## TASK OBJECTIVE
Each of the entries should be retyped precisely as it appears.

## DATA RECORDS
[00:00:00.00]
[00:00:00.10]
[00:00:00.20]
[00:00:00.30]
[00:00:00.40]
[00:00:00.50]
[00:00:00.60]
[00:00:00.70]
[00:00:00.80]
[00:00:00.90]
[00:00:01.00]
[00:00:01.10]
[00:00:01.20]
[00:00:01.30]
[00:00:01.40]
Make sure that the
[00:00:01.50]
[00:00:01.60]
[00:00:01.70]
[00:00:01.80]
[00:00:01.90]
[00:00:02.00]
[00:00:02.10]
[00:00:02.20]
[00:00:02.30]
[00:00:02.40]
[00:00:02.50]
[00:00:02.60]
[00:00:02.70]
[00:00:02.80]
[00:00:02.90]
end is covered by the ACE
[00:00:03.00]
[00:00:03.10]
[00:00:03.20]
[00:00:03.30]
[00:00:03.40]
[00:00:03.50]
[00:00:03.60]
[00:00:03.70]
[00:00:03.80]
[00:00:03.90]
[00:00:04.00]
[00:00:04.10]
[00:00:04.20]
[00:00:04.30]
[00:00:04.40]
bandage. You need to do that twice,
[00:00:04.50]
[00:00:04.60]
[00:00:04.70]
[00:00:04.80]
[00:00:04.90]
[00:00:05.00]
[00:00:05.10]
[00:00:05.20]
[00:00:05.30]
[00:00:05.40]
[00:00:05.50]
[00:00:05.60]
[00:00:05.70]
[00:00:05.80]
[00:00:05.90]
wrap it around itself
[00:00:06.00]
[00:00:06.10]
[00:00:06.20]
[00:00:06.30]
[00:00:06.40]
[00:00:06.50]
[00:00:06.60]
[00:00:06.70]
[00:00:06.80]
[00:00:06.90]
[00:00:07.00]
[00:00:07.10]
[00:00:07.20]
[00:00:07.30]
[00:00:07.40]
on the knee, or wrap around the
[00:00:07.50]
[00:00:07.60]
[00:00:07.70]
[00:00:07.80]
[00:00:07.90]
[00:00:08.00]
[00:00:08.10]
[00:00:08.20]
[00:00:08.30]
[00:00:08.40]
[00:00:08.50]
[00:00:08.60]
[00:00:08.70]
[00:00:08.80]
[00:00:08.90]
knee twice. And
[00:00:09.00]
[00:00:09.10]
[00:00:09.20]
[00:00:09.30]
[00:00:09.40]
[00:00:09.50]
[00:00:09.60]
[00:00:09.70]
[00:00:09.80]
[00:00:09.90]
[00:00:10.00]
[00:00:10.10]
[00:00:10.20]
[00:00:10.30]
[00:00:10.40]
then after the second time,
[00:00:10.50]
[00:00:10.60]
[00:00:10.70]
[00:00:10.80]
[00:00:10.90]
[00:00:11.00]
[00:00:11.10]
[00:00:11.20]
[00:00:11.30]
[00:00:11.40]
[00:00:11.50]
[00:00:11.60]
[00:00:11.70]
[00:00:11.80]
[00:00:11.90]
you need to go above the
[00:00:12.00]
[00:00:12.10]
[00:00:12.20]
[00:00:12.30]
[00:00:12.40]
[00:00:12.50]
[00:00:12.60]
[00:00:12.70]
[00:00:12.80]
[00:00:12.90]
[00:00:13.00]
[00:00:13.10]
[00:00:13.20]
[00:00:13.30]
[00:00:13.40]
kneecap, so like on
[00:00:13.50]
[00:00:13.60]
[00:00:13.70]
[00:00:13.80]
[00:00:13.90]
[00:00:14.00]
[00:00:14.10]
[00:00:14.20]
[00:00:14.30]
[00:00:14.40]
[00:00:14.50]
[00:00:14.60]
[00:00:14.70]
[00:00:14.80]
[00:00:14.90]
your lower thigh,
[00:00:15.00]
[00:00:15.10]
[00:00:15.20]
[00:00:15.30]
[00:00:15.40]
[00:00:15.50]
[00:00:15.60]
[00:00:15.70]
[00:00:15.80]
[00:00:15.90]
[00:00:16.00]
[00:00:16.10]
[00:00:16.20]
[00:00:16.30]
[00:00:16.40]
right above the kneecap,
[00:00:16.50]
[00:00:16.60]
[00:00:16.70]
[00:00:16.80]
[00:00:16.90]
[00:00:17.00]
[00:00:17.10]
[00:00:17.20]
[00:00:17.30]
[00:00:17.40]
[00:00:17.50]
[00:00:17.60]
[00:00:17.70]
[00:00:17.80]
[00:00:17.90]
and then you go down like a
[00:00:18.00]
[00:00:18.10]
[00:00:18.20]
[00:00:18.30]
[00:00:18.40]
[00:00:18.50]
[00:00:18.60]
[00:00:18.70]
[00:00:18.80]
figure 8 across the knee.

## SOLUTION FOR THIS PROBLEM
[00:00:00.00]
[00:00:00.10]
[00:00:00.20]
[00:00:00.30]
[00:00:00.40]
[00:00:00.50]
[00:00:00.60]
[00:00:00.70]
[00:00:00.80]
[00:00:00.90]
[00:00:01.00]
[00:00:01.10]
[00:00:01.20]
[00:00:01.30]
[00:00:01.40]
Make sure that the
[00:00:01.50]
[00:00:01.60]
[00:00:01.70]
[00:00:01.80]
[00:00:01.90]
[00:00:02.00]
[00:00:02.10]
[00:00:02.20]
[00:00:02.30]
[00:00:02.40]
[00:00:02.50]
[00:00:02.60]
[00:00:02.70]
[00:00:02.80]
[00:00:02.90]
end is covered by the ACE
[00:00:03.00]
[00:00:03.10]
[00:00:03.20]
[00:00:03.30]
[00:00:03.40]
[00:00:03.50]
[00:00:03.60]
[00:00:03.70]
[00:00:03.80]
[00:00:03.90]
[00:00:04.00]
[00:00:04.10]
[00:00:04.20]
[00:00:04.30]
[00:00:04.40]
bandage. You need to do that twice,
[00:00:04.50]
[00:00:04.60]
[00:00:04.70]
[00:00:04.80]
[00:00:04.90]
[00:00:05.00]
[00:00:05.10]
[00:00:05.20]
[00:00:05.30]
[00:00:05.40]
[00:00:05.50]
[00:00:05.60]
[00:00:05.70]
[00:00:05.80]
[00:00:05.90]
wrap it around itself
[00:00:06.00]
[00:00:06.10]
[00:00:06.20]
[00:00:06.30]
[00:00:06.40]
[00:00:06.50]
[00:00:06.60]
[00:00:06.70]
[00:00:06.80]
[00:00:06.90]
[00:00:07.00]
[00:00:07.10]
[00:00:07.20]
[00:00:07.30]
[00:00:07.40]
on the knee, or wrap around the
[00:00:07.50]
[00:00:07.60]
[00:00:07.70]
[00:00:07.80]
[00:00:07.90]
[00:00:08.00]
[00:00:08.10]
[00:00:08.20]
[00:00:08.30]
[00:00:08.40]
[00:00:08.50]
[00:00:08.60]
[00:00:08.70]
[00:00:08.80]
[00:00:08.90]
knee twice. And
[00:00:09.00]
[00:00:09.10]
[00:00:09.20]
[00:00:09.30]
[00:00:09.40]
[00:00:09.50]
[00:00:09.60]
[00:00:09.70]
[00:00:09.80]
[00:00:09.90]
[00:00:10.00]
[00:00:10.10]
[00:00:10.20]
[00:00:10.30]
[00:00:10.40]
then after the second time,
[00:00:10.50]
[00:00:10.60]
[00:00:10.70]
[00:00:10.80]
[00:00:10.90]
[00:00:11.00]
[00:00:11.10]
[00:00:11.20]
[00:00:11.30]
[00:00:11.40]
[00:00:11.50]
[00:00:11.60]
[00:00:11.70]
[00:00:11.80]
[00:00:11.90]
you need to go above the
[00:00:12.00]
[00:00:12.10]
[00:00:12.20]
[00:00:12.30]
[00:00:12.40]
[00:00:12.50]
[00:00:12.60]
[00:00:12.70]
[00:00:12.80]
[00:00:12.90]
[00:00:13.00]
[00:00:13.10]
[00:00:13.20]
[00:00:13.30]
[00:00:13.40]
kneecap, so like on
[00:00:13.50]
[00:00:13.60]
[00:00:13.70]
[00:00:13.80]
[00:00:13.90]
[00:00:14.00]
[00:00:14.10]
[00:00:14.20]
[00:00:14.30]
[00:00:14.40]
[00:00:14.50]
[00:00:14.60]
[00:00:14.70]
[00:00:14.80]
[00:00:14.90]
your lower thigh,
[00:00:15.00]
[00:00:15.10]
[00:00:15.20]
[00:00:15.30]
[00:00:15.40]
[00:00:15.50]
[00:00:15.60]
[00:00:15.70]
[00:00:15.80]
[00:00:15.90]
[00:00:16.00]
[00:00:16.10]
[00:00:16.20]
[00:00:16.30]
[00:00:16.40]
right above the kneecap,
[00:00:16.50]
[00:00:16.60]
[00:00:16.70]
[00:00:16.80]
[00:00:16.90]
[00:00:17.00]
[00:00:17.10]
[00:00:17.20]
[00:00:17.30]
[00:00:17.40]
[00:00:17.50]
[00:00:17.60]
[00:00:17.70]
[00:00:17.80]
[00:00:17.90]
and then you go down like a
[00:00:18.00]
[00:00:18.10]
[00:00:18.20]
[00:00:18.30]
[00:00:18.40]
[00:00:18.50]
[00:00:18.60]
[00:00:18.70]
[00:00:18.80]
figure 8 across the knee.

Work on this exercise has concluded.